Service and Support
Some users find Google Vertex AI's customer service responsive and proactive, while others encounter delays, needing escalation to the product team for resolution. Comparisons highlight slower communication than competitors with live chat support. Users rate support variably, with calls for faster issue resolution and improved response times. Direct connections with Google personnel provide effective assistance, although some feel quicker and precise responses are needed for complex issues despite generally good support reliability.
Deployment
Users found Vertex AI's initial setup straightforward and user-friendly.
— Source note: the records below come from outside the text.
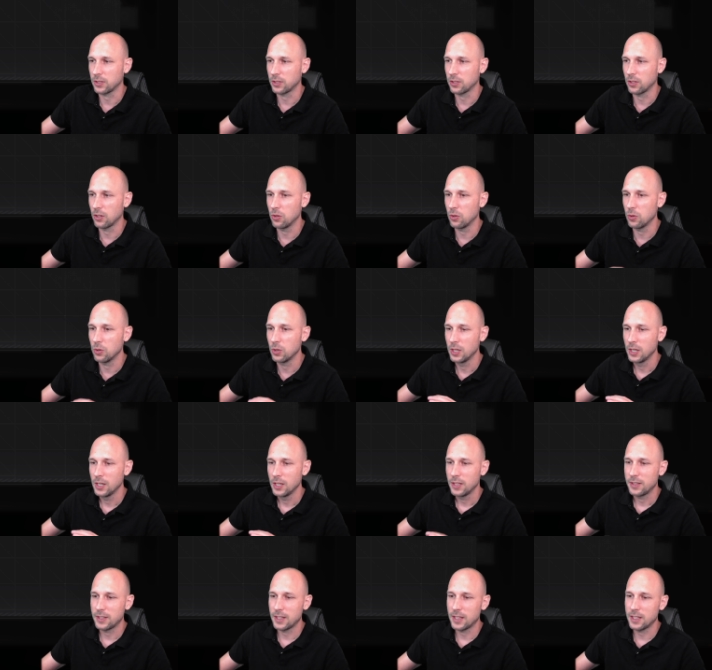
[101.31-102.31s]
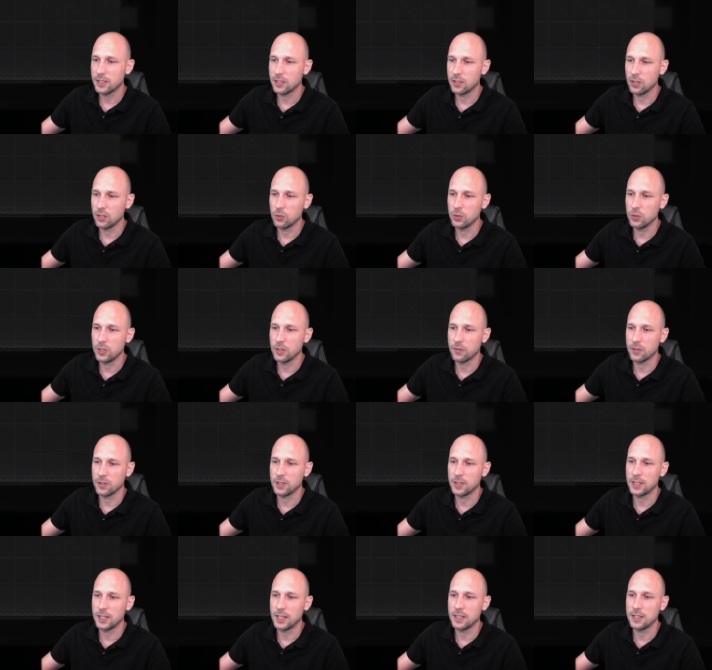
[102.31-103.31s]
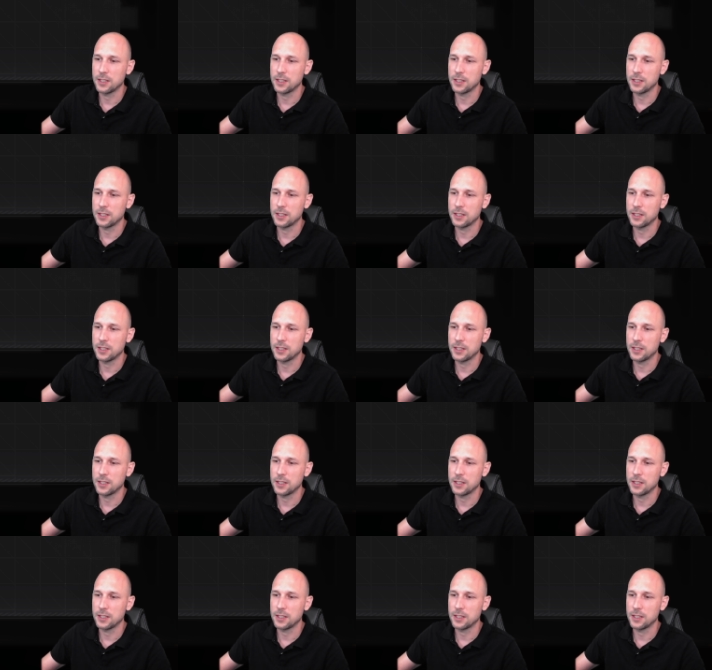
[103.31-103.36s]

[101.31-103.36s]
So there's no difference there.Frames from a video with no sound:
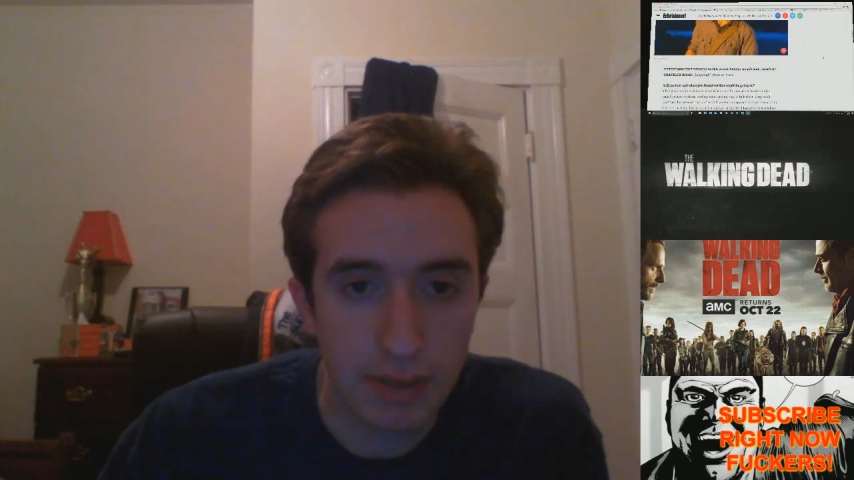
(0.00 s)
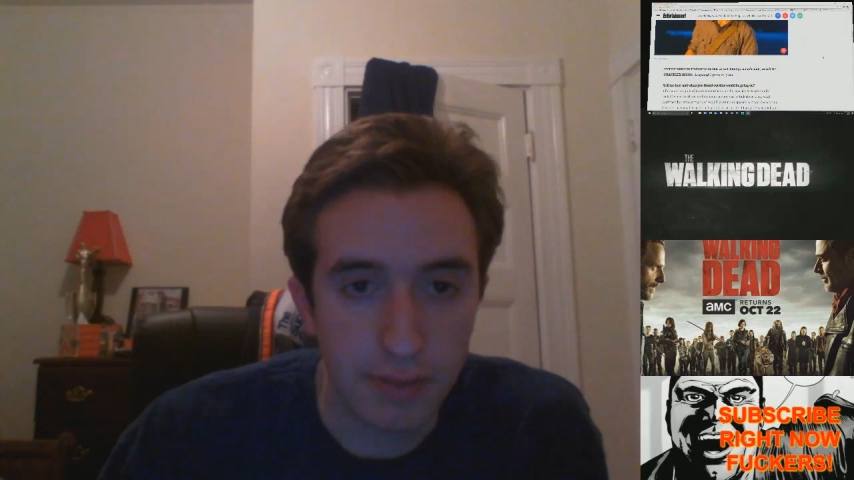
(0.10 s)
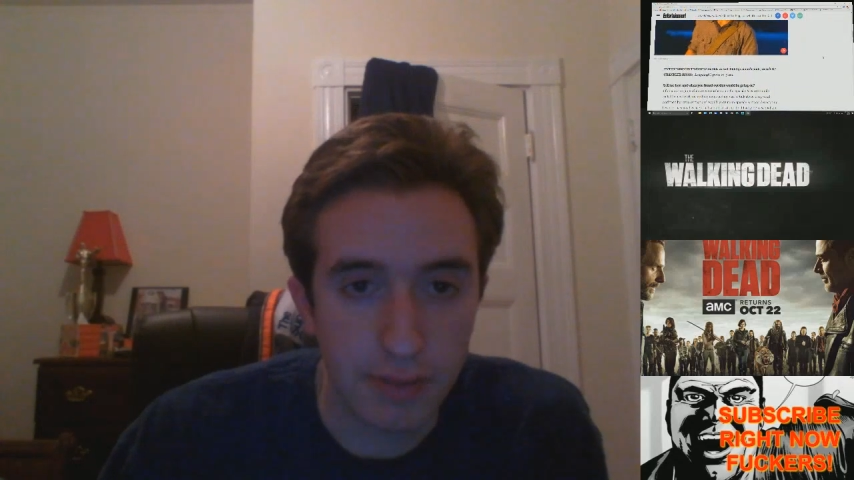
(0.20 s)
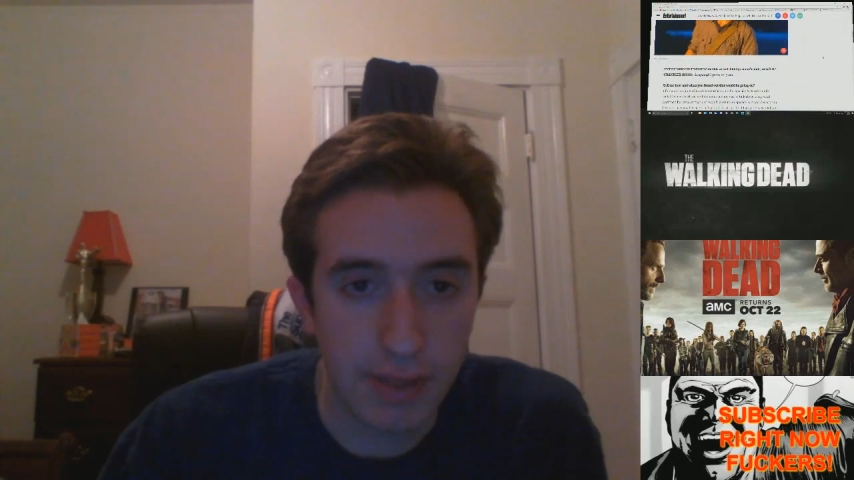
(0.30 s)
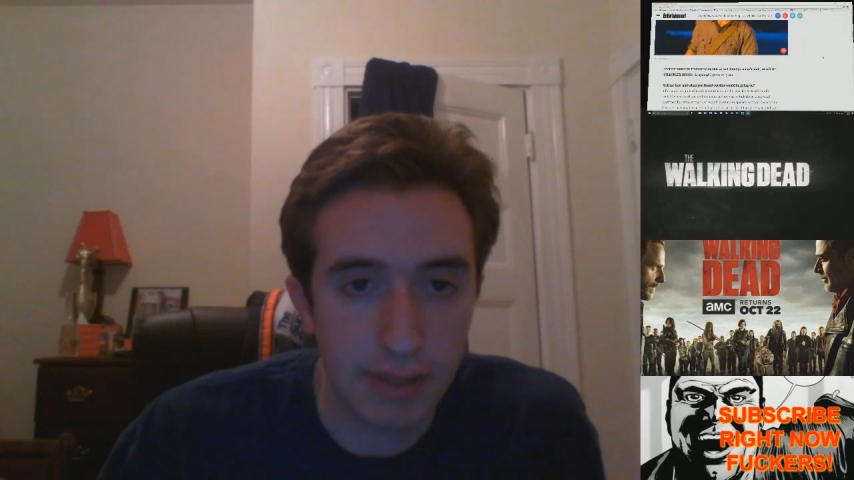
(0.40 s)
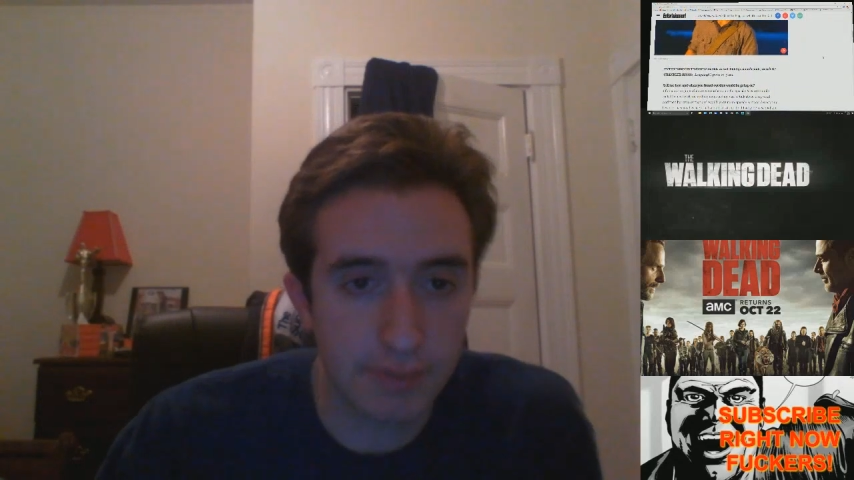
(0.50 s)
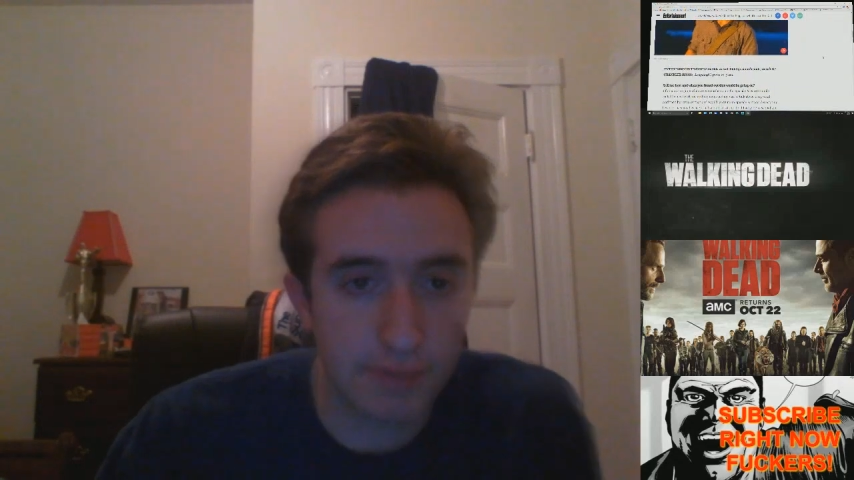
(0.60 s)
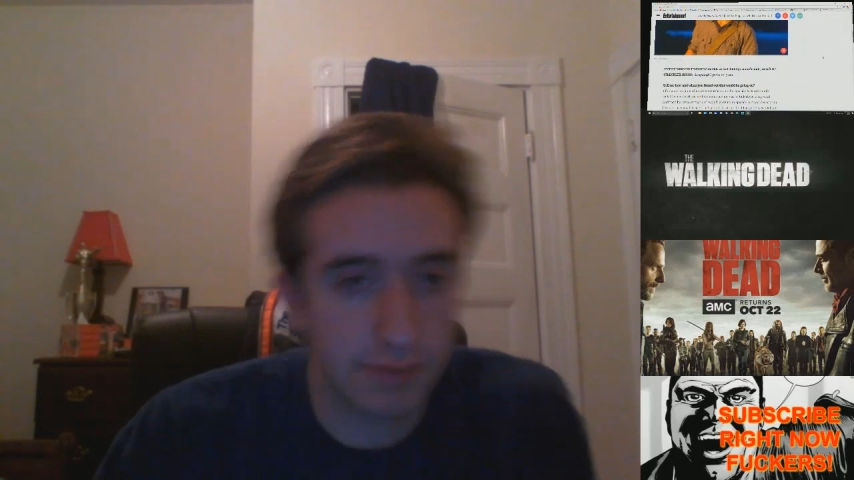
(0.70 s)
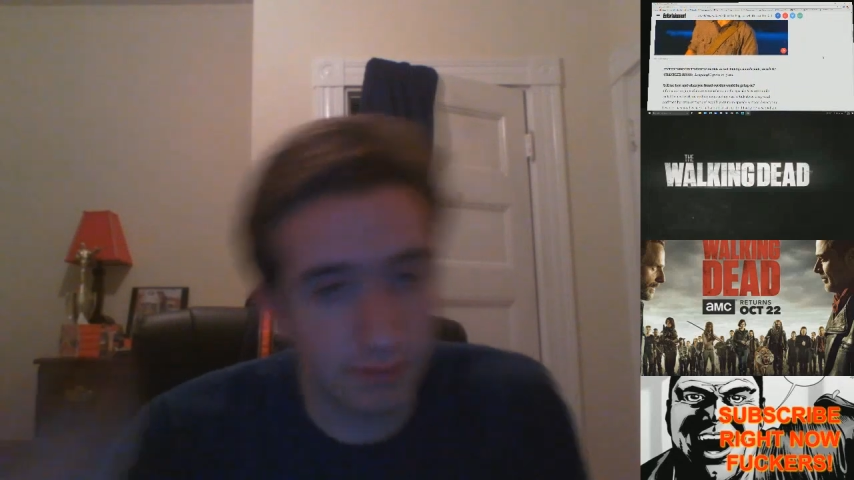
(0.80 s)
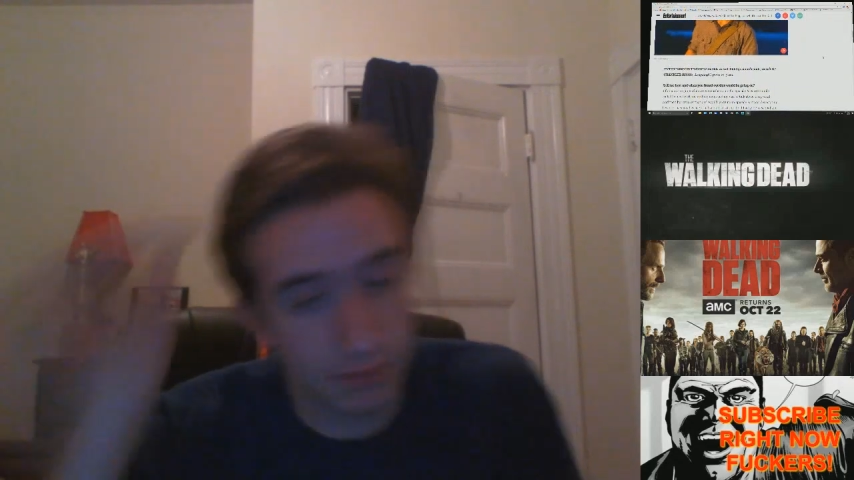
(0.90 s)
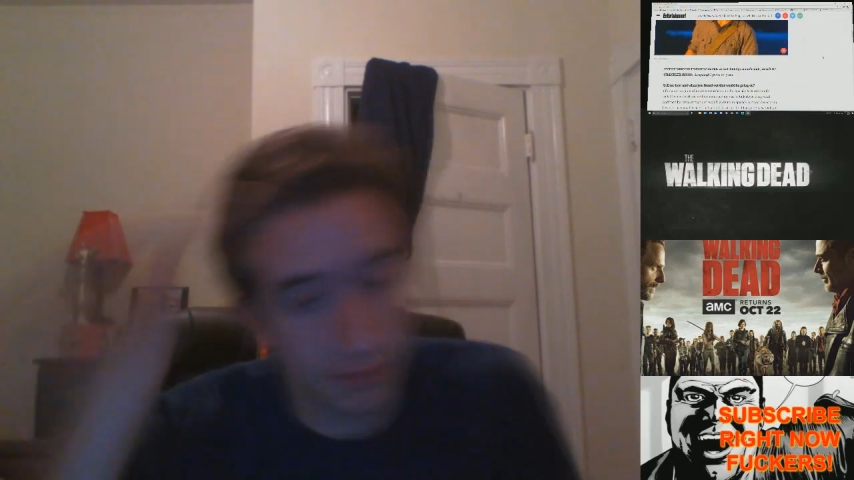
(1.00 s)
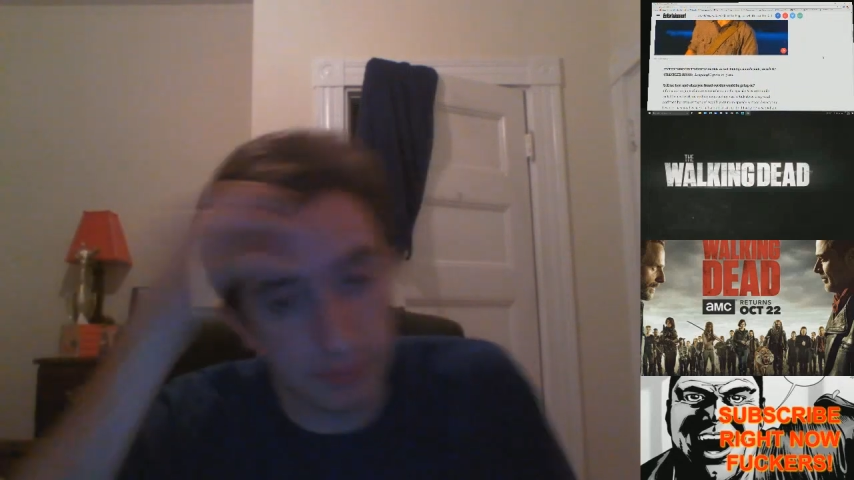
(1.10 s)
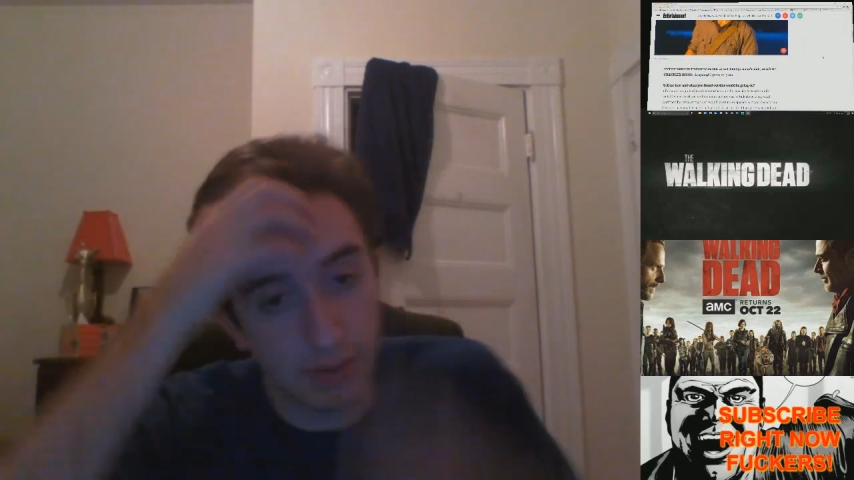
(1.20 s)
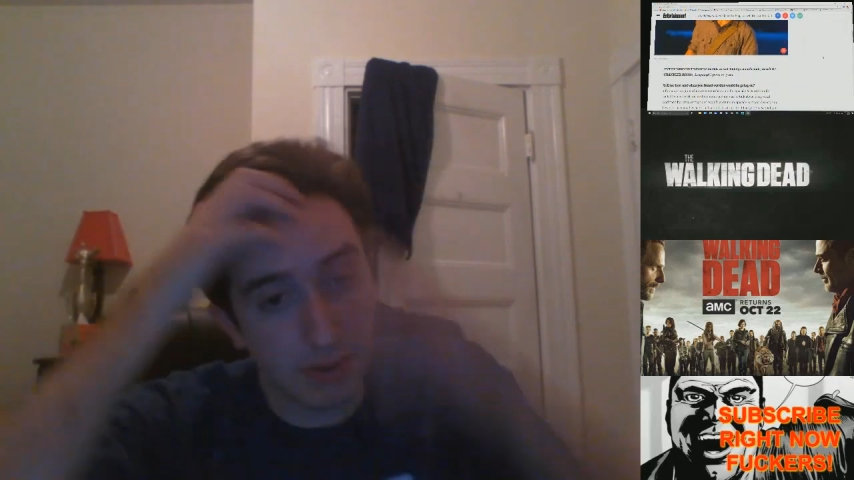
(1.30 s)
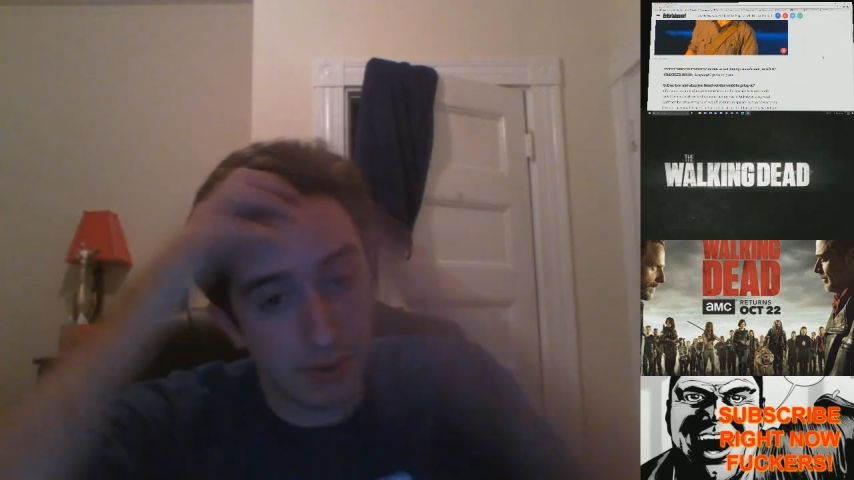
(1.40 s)
that was
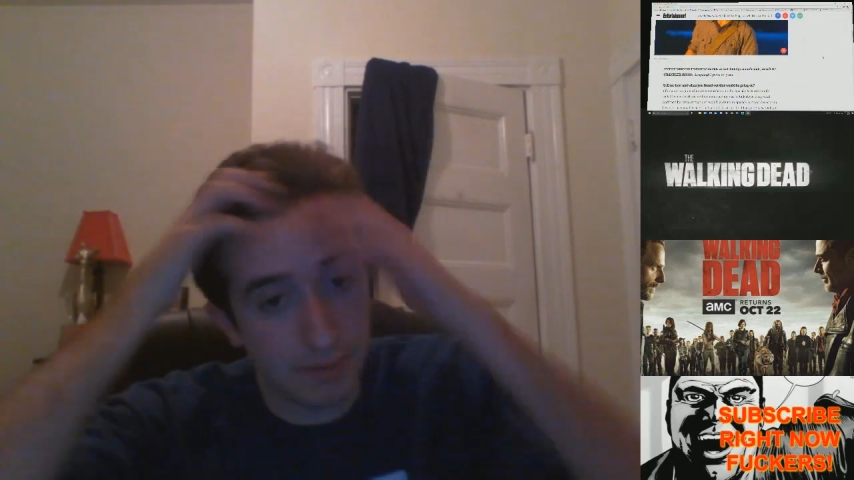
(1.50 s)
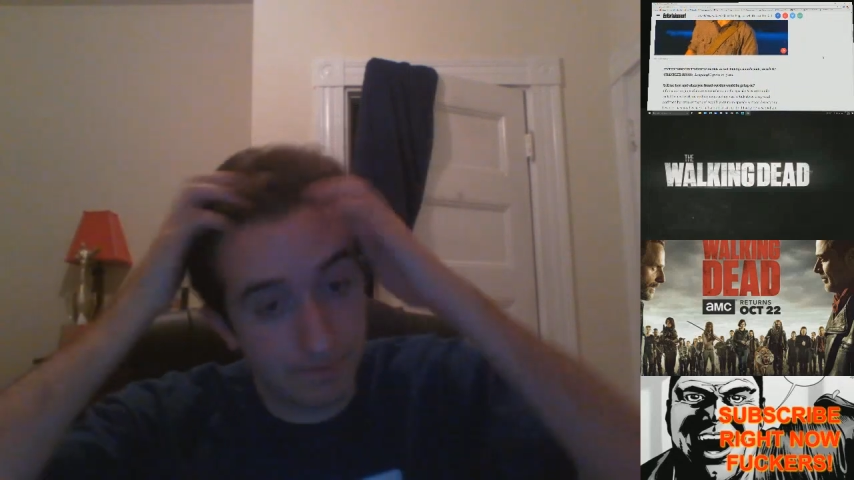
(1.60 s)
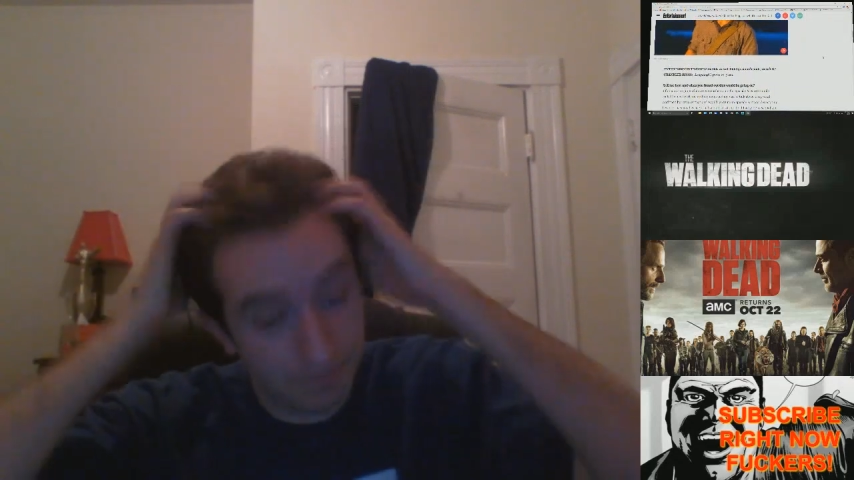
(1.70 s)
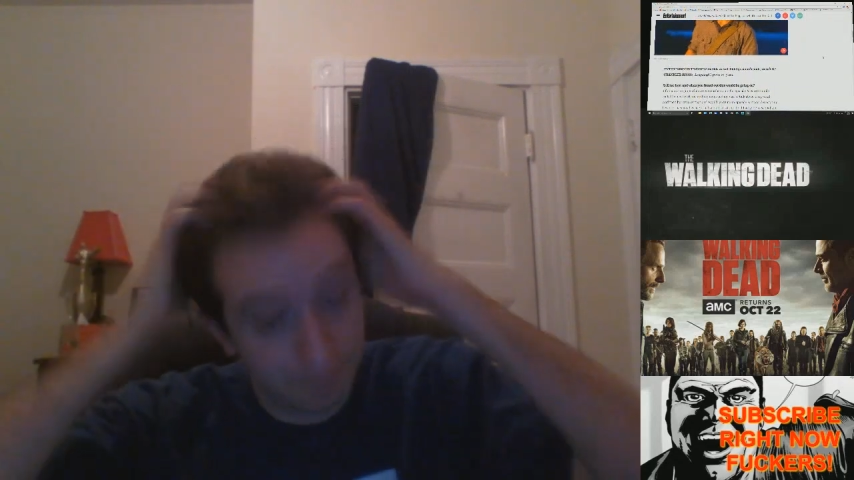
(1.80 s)
done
It required minimal effort, with ample documentation aiding the process. While deploying on Google Cloud was seamless, other clouds like AWS or Microsoft needed a cloud engineer. The platform offered versatile deployment options and easy integration with Google Cloud, though managing technical parameters could be intricate. Setup time varied from days to months. Despite the potential complexities, users appreciated the simplicity and customization options available.
Scalability
Google Vertex AI is praised for its scalability and flexibility, allowing seamless adaptation for machine learning projects. Users appreciate its ability to scale with user demands, leveraging Google's robust infrastructure without limitations. Although stable, some find it slow for large datasets. Companies value its capacity to scale from single nodes to extensive configurations, depending on pricing tiers. Technical experts note its potential for managing increased user volumes smoothly, despite some restrictions with multiple indexes.
Stability
Google Vertex AI is regarded as stable by users who cite its robustness and lack of downtime. It integrates seamlessly with tools such as Cloud Composer and Dataflow, supporting efficient machine learning workflows. Users report it as reliable for both business and technical purposes, contributing to growth and analysis capabilities. Ratings for stability are high, typically around eight to nine, though some mention complexities. Users generally find it more stable compared to Azure.